Links are in English or in German…

Share Button

The little obstacles of interoperability

Deutsch

A lot of things in today’s IT landscape have been unified and interoperability is much better than 20 years ago.

Some examples:

  • Networking: Today networking is TCP/IP. Even the physical cables with RJ45/Ethernet and the wireless networks have been standardized and all kinds of devices can use the same networks. In the old days there were tons of mutually incompatible proprietary network technologies like BitNet (IBM), NetBios (MS), DecNet (DEC), IPX (Novell),….
  • Character Sets: Today we have Unicode and a few standard encodings. At least for Web and Emails we have ways to provide meta information about the actual encoding. This area is not totally free of problems, but on a very good way. In earlier days we had to deal with different EBCDIC-encodings or with character sets that only fully supported English langauge and a few languages using the same alphabet without additional letters like „ä“, „ö“, „ü“, „ø“, „ñ“,… So there we have encountered a great progress.
  • Numbers: For floating point numbers and integers a relatively small set of standardized numerical types has been established, that are used more or less everywhere and behave almost in the same way. The issue of integer overflow remains problematic, though.
  • Software: In the old days software was written for a specific machine, one CPU architecture and one OS. Today we have common platforms on different kind of hardware: Linux runs on almost any physical and virtual hardware from mobile phones and routers to super computers with practically the same kernel. Java, Ruby, Perl, Scala and some other programming languages are available on a range of platforms and provide some kind of abstract platform. And the web is often a good way to develop applications once for a large range of devices.
  • File system: At least we now have a common understanding what a file system looks like. There are some OS specific specialties, but the general idea is still the same. It is possible to share file systems between different operating systems by using technologies like Samba.
  • GNU-Tools: The GNU-Tools (bash, ls, cp, mv,……..) have become the standard on Linux boxes and they are way superior to the traditional Unix tools of the same role and name, that we can still find in Solaris, for example. You can (and should) install them on any Unix and even via cygwin on MS-Windows.
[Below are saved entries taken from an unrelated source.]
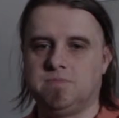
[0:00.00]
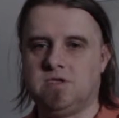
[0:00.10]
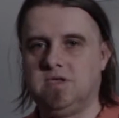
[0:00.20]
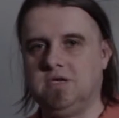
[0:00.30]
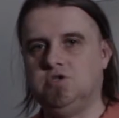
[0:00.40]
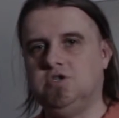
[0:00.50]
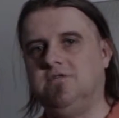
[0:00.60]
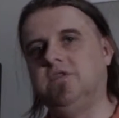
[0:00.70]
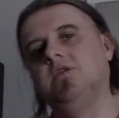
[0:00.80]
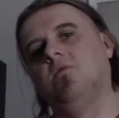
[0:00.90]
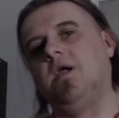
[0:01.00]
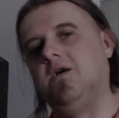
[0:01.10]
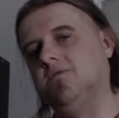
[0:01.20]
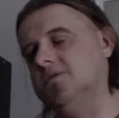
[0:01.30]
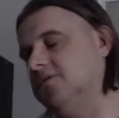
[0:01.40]
things shifting
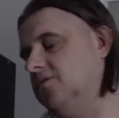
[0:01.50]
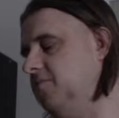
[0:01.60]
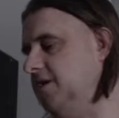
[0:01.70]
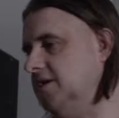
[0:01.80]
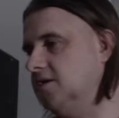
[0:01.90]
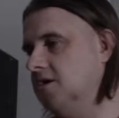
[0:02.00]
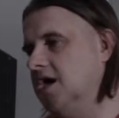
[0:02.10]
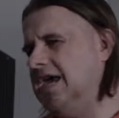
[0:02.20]
around a little bit,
Interoperability is today for many of us interoperability between Linux (and possibly some other rare Posix/Unix-like systems) and Win32/Win64 (MS-Windows).

Experienced Linux users are used to having the forward slash („/“) as file path separator. The backslash is used for escaping special characters. In the MS-Windows-world we often see the backslash („\“) as file path separator. That is enforced in the CMD-window, because it does not pass through the forward slash. My experience with low level Win32/Win64 libraries shows that they understand both variants equally well. Anyway do Ruby, Perl, Java, Cygwin and others support the forward slash. So there is hardly ever any need to check the OS and use backslash or forward slash depending on that, other than for cmd/bat-scripts, but who wants them for more then five lines? I strongly recommend just using the forward slash also under MS-Windows when writing programs in Java, Perl, Scala, Ruby, … It makes life also easier, because the backslash often has to be doubled and it is sometimes hard to keep track of how many backslashes need to be written and to read it.

The line ending is a bit tricky. Linux and Unix use just a „Linefeed“ („\n“=Ctrl-J). For MS-DOS and MS-Windows the combination „Carriage-Return+Linefeed“ („\r\n“=Ctrl-M Ctrl-J) has become the default. Most of today’s programs do not care and understand both variants more or less equally well. Only Notepad does get confused with Linefeed-only files, but notepad is a bad choice anyway. Better Editors (gvim, emacs, ultraedit, scite, …) exist. On the other hand we get problems with the MS-Windows-line-termination in the case of executable scripts. Usually the contain a first line like „#/usr/bin/ruby“. The OS uses that as hint on how to execute them, in this case by calling /usr/bin/ruby. If the line ends with Ctrl-M Ctrl-J, then the OS tries to find a program „/usr/bin/ruby^M“ (^M = Ctrl-M = „\r“), which of course does not exist and we just get an obscure error message.

It is easy to do the conversion:

$ perl -i~ -p -e ’s/\r//g;‘ script

Or the other direction:

$ perl -i~ -p -e ’s/\n/\r\n/g;‘ textfile

For those who use subversion there are ways to enforce a certain way of line endings. Even git supports this.

Share Button

Encryption of Disks

Today we should use encryption of disks for many situations.

I recommend at least encrypting disks of portable computers that contain the home directory and portable USB disks. They can easily get stolen or lost and it is better if the thief does not have easy access to the content. We should even consider encrypting swap partitions.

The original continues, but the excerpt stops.